Back to the order and animation. I had to start over with the timeline because I couldn’t figure out how to put the correct stops in again after changing a layer in the original. Not a big deal – I was getting faster at doing it and it reinforced what the steps were so that I can do this again.
This time I switched up the middle sequence and brought the 3 parts of the title in then the tagline. So much better. It emphasized the title and made more sense to me now. I liked the flow and order.
Looking at each part as an object and not content provided the mindset needed to do this as design.
Settings complete. Saved and it works when I open it in a browser.
My next try at this will be to add position – flying in or out etc. as well as some actual builds of the visuals coming in view thru opacity levels rather than as full picture at once. With this poster, the abruptness of entry I thought was appropriate to the feeling of fracture.
Assignment Prompt: http://assignments.ds106.us/assignments/animated-movie-posters/ This assignment was rated 4 stars.
Thanks to @mdvfunes, @cogdog, @phb256, for help on getting the graphic to run. The solution is to insert as a Full file not smaller in word.press. Which then is the new lesson to save and create the gif in a size that is right for posting within a blog or other space. I will go back to the file and save again in a smaller canvas.
Right in the ds106 handbook!!!
Thanks to the ds106 community. Feedback and critical friend comments ease frustration and help growth at exponential rates!
Way too big for good use in publishing here – this was the first save. Also note: The following had a white band across the background layer as a fix for the wording. Design wise it detracted. So more tweaking and corrections were made to get to the version at the beginning of this post.
4 thoughts on “Snap, Crackle, FRACTURE”
Argh, wordpress ate my comment.
I really like what you did here, it is a good choice and plays with the title of the movie. I might have done the animation in reverse- start with the full poster, and maybe having it on screen for a longer duration, and then fracturing into pieces. Or you can play with copying the frames, pasting them, and reversion the order of animation (I don’t use the animation timeline anymore, I use the frames).
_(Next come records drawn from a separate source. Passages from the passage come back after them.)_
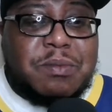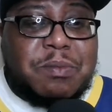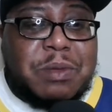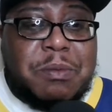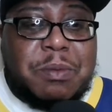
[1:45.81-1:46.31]

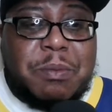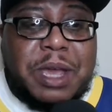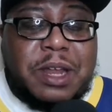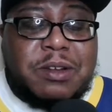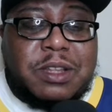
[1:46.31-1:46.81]
People
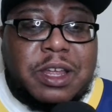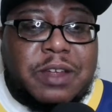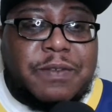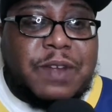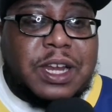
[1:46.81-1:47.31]
bettered
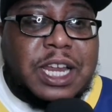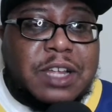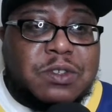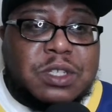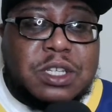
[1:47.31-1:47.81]
their
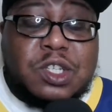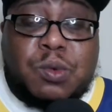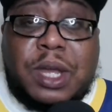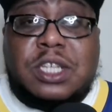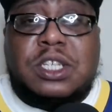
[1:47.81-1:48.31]
financial
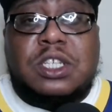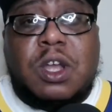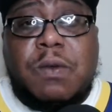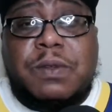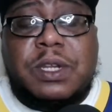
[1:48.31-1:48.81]
situations.
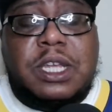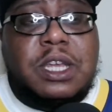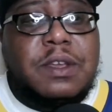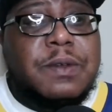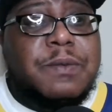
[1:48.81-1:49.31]

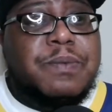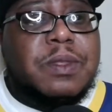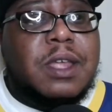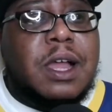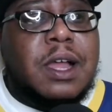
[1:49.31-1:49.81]
Hopefully,
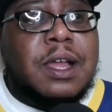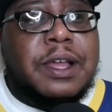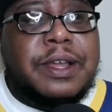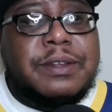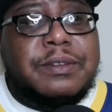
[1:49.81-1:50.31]

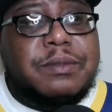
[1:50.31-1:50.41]
uh,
The advanced bonus is learning how to clone brush out elements like some of the text so you can change it- maybe the tagline would be “EVERY DS106 MOMENT IS NOIR”
Re-editing posters may be my favorite ds106 thing to do. I wish I could teach a whole class in just that.
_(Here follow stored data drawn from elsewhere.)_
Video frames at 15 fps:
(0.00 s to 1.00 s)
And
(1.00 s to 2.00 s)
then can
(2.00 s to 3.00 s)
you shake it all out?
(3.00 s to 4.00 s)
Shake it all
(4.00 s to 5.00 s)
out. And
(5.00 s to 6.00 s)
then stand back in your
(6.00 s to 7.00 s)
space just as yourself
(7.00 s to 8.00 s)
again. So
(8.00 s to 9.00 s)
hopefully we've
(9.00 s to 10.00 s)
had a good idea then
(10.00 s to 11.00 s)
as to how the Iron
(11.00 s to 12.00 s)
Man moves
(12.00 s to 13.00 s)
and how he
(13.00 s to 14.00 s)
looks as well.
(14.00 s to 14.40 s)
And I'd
Generally you do not want to publish GIFs in large dimension because thats what makes their size go big 500px width is a safe bet
Oouu! I like the suggestions. I had thought about going backwards from the poster to it breaking apart. In looping it reminds me of watching a ceiling fan and everyone in the room trying to decide which way it is turning or if it changes direction….
Changing the wording – yes- good thought. Those should come more easily as tools are mastered. 🙂 Was somewhat confused by timeline and frames. Next steps are to figure out the movement.
Definitely have now learned- keep the gifs to 400 0r 500px width.
Thanks for the feedback!
The dimensions of your poster appear to be 1047 pixels wide by 1572 pixels high, so you had to insert a reduced version of it in your blog. In my experience, if an animated GIF in inserted at anything other than full size, it will be a static image and the animation won’t play. The thing to do is to reduce the image size in Photoshop or GIMP or whatever you use. If you make it 600 pixels wide it should fit in your blog at full size, and then the animation will display properly.
Thanks – got the same advice from @mdvfunes. Going back to resize. Will update narrative to show both examples. Also have updated why some of this was design considerations, not just animation. Thanks for the feedback!